The records that follow are to be repeated exactly, with no pictures carried over.

[Saved entries]

##############################

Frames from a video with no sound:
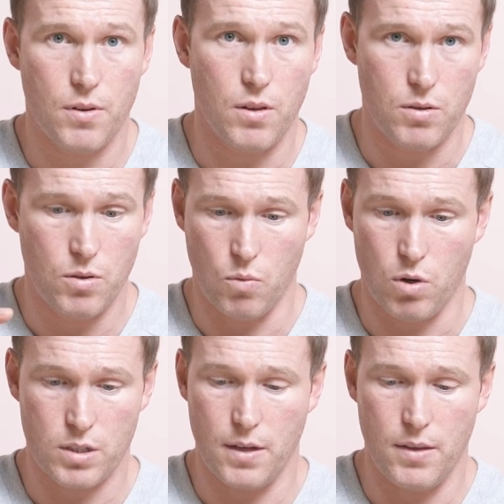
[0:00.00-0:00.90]
who
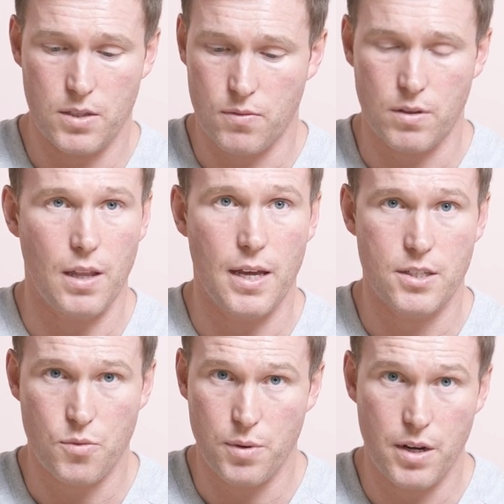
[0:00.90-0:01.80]
worked on this for the
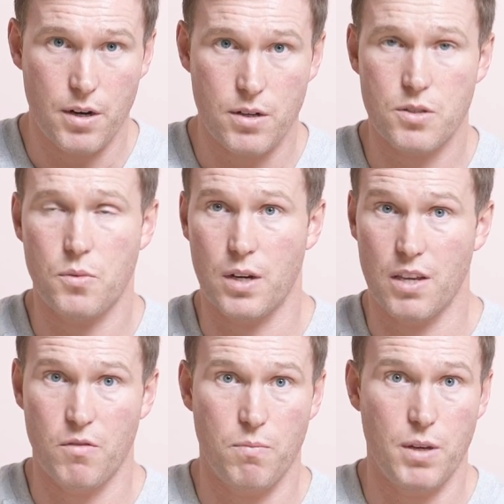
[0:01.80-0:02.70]
last 3 years. Want to
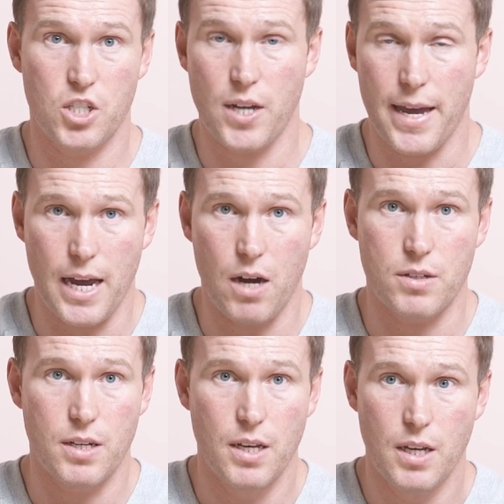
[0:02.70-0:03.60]
give a big shout out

##############################

Answer to the problem:
Frames from a video with no sound:
[0:00.00-0:00.90]
who
[0:00.90-0:01.80]
worked on this for the
[0:01.80-0:02.70]
last 3 years. Want to
[0:02.70-0:03.60]
give a big shout out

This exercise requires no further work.